Collected data entries:
• • • • • • •
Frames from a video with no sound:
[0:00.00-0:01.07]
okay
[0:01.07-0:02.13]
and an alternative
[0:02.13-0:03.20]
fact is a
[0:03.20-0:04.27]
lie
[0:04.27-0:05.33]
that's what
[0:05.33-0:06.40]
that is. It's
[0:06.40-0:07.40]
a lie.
• • • • • • •
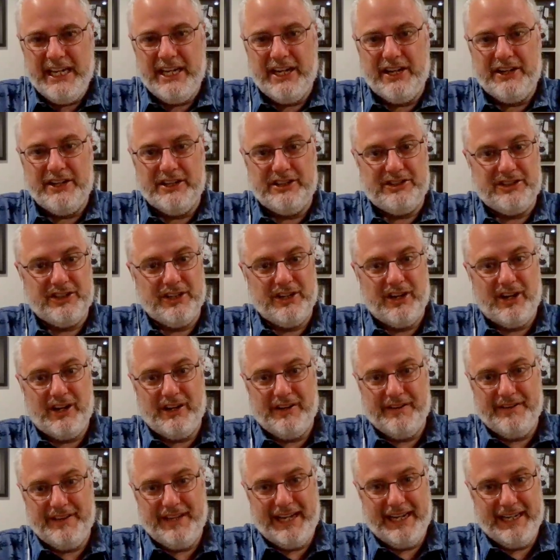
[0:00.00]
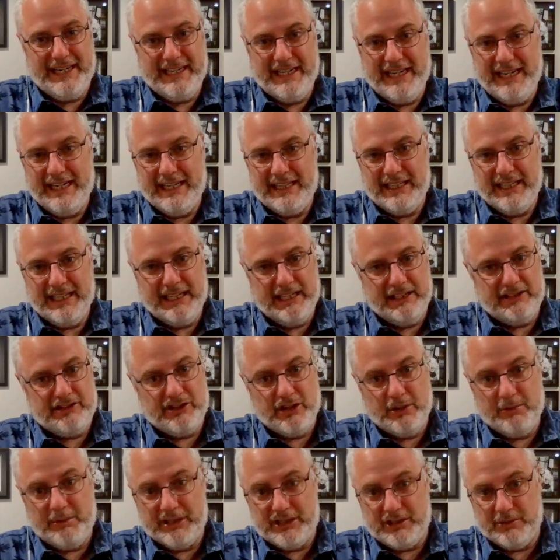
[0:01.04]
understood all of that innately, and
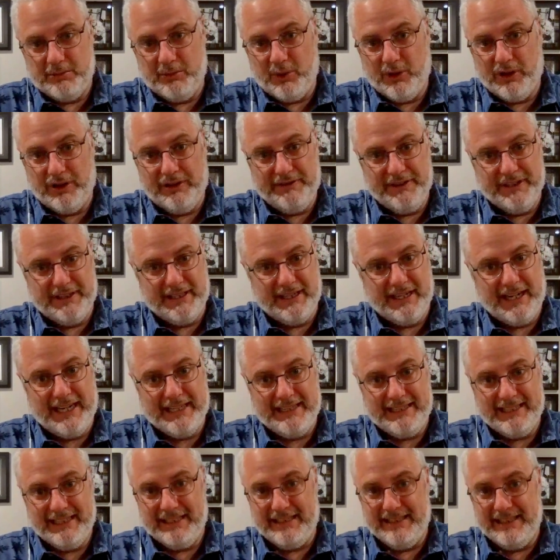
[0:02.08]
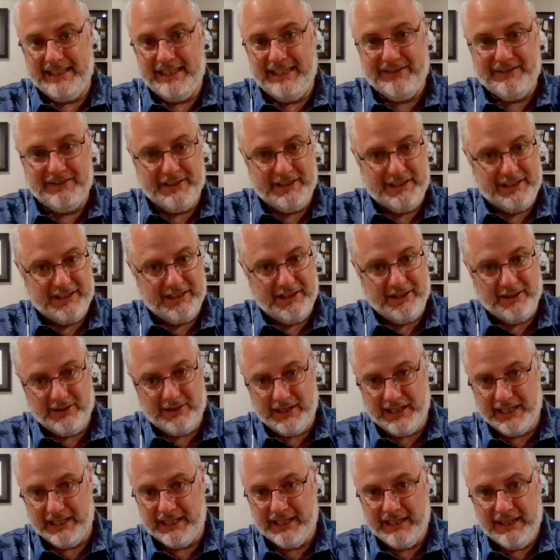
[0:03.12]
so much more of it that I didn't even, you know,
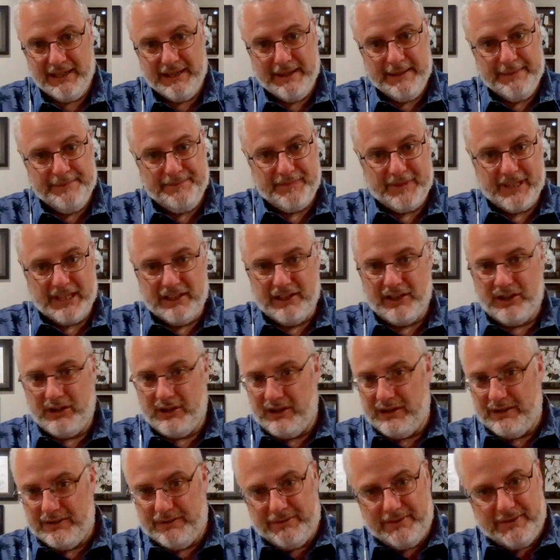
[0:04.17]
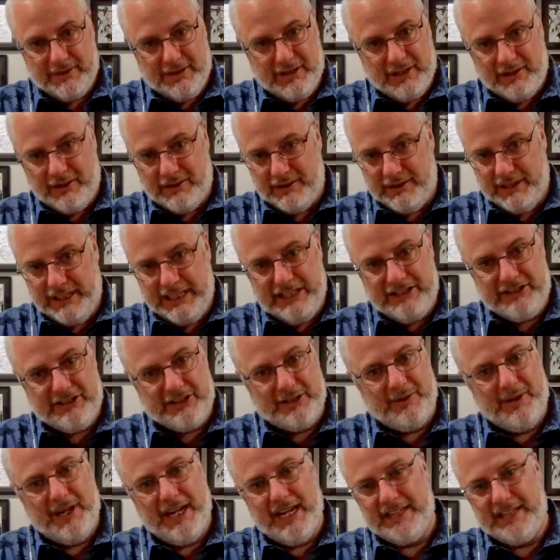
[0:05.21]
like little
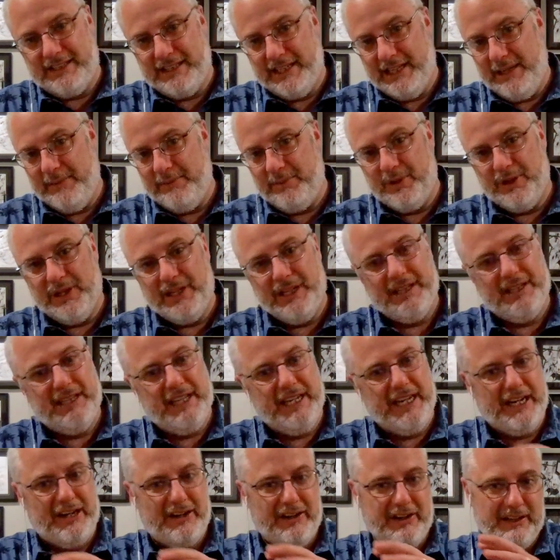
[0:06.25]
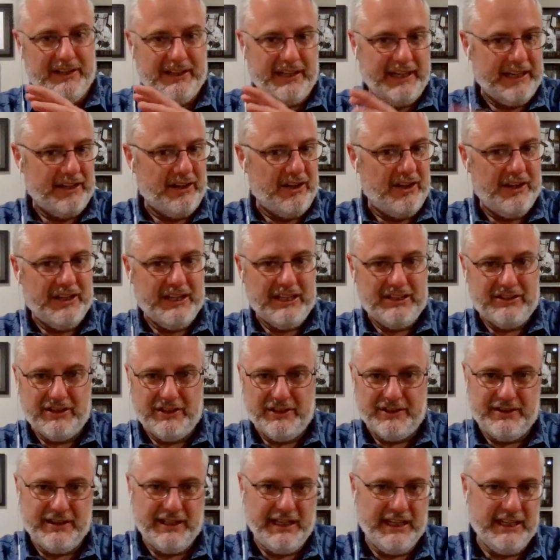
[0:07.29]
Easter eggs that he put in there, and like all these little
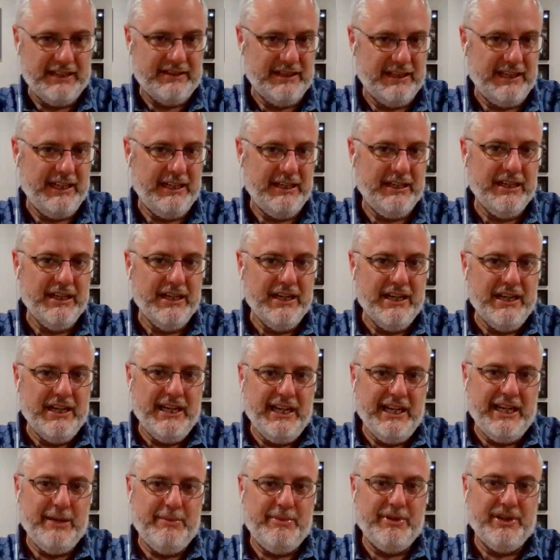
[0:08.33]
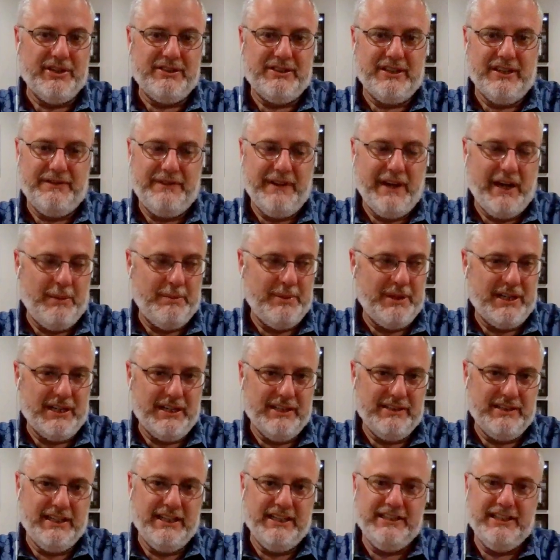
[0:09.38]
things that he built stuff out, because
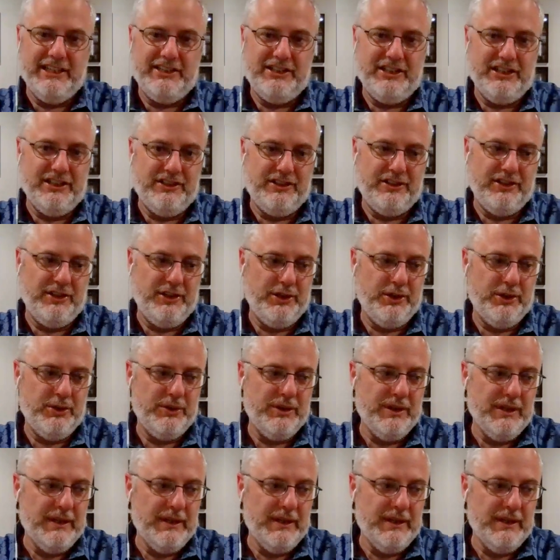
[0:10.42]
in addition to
• • • • • • •
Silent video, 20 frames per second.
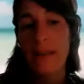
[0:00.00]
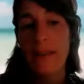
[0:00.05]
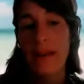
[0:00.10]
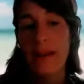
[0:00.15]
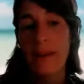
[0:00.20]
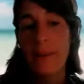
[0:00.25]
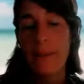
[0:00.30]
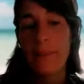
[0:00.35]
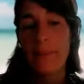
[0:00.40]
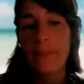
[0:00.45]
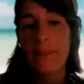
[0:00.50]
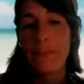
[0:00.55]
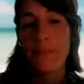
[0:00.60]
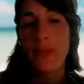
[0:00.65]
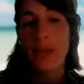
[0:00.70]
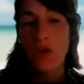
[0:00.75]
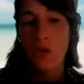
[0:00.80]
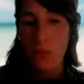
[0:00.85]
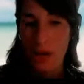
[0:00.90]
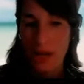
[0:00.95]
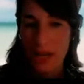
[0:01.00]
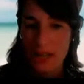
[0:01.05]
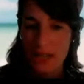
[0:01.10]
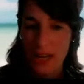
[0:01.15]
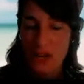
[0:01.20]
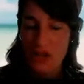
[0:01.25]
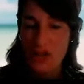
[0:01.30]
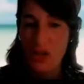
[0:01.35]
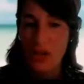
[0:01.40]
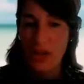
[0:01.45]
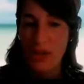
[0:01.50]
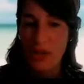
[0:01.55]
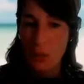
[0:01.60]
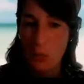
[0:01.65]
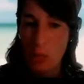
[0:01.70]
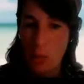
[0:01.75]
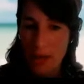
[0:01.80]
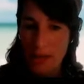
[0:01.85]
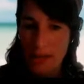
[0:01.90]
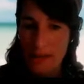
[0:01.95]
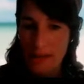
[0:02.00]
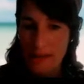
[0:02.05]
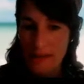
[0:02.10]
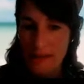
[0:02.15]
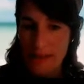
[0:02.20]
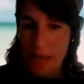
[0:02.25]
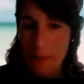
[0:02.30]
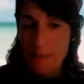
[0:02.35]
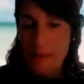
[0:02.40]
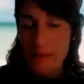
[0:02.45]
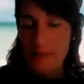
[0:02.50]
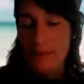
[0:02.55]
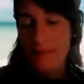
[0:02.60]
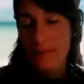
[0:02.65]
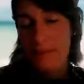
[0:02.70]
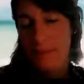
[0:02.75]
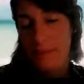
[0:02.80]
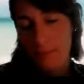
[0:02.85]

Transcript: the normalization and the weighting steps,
• • • • • • •
*Exercise instructions*: Among the lines above, which hold the word "video"? Report each one.

*Finished exercise*:
Frames from a video with no sound:
Silent video, 20 frames per second.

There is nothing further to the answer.